According to the study, New Mexico had the most pedestrian fatalities per capita. Half of all victims in a fatal pedestrian accident from 2008-2011 in that state's most populous Bernalillo County were reportedly legally impaired at the time of the accident. A drunk driver was involved in 12 percent of all the accidents involving a pedestrian. Additionally, New Mexico residents are identified as being among the most serious binge drinkers in the United States.
While Connecticut had a higher than normal per capita average of pedestrian deaths, the state did not fall within the list of the 10 most dangerous or 10 least dangerous states. Some of the lowest ranking states were Florida, Delaware, Nevada, Louisiana, South Carolina, Arizona, Alabama, Alaska and New Jersey.
Minnesota was ranked as the safest pedestrian state. It also has the lowest drunk driving rates in the country. Except for Delaware and Montana, male pedestrians had a higher fatality rate than females in the nation. 60 percent of pedestrian deaths in Connecticut were male. The Auto Insurance Center argues that males are more likely to engage in binge drinking and other risky behavior. The average age of pedestrians killed in this country was 46.8. The average age in Connecticut was 49.8.
The report also cited the most dangerous intersections in the country for pedestrians.
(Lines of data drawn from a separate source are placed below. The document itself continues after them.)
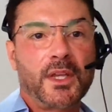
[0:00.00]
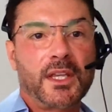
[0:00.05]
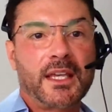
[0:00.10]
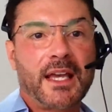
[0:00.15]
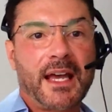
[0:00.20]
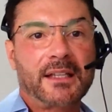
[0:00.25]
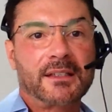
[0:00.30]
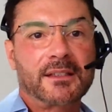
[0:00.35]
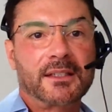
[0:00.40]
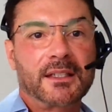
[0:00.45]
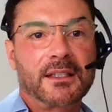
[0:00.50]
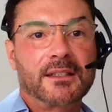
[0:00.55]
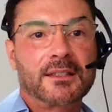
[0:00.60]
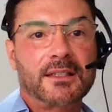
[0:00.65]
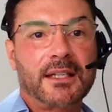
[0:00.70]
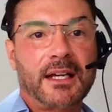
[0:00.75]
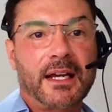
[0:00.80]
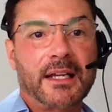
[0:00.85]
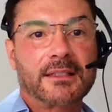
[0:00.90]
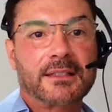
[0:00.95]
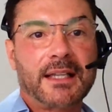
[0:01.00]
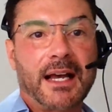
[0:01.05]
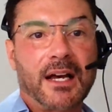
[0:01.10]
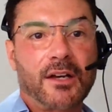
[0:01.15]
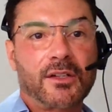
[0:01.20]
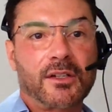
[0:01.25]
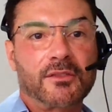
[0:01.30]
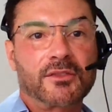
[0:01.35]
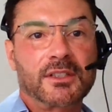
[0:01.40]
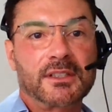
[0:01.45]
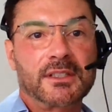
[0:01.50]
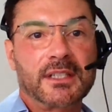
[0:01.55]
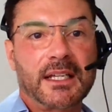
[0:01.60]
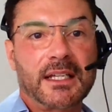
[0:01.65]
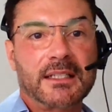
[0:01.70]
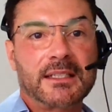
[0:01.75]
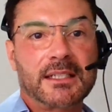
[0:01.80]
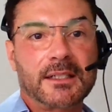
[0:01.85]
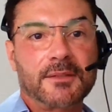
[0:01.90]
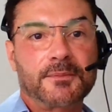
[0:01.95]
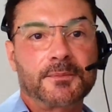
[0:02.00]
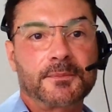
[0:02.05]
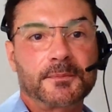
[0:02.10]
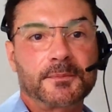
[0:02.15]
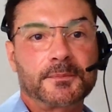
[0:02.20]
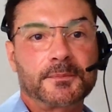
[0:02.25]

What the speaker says: get the insights out of the data.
Each of the two deadliest intersections had four fatalities. These were identified as Vincent Street and Pacific Coast Highway in Redondo Beach, California, and Germantown Avenue and West Allegheny Avenue in Philadelphia, Pennsylvania.
Accident victims and their families cannot erase the pain and suffering imposed by a negligent driver. But they may be able to seek compensation in a personal injury lawsuit.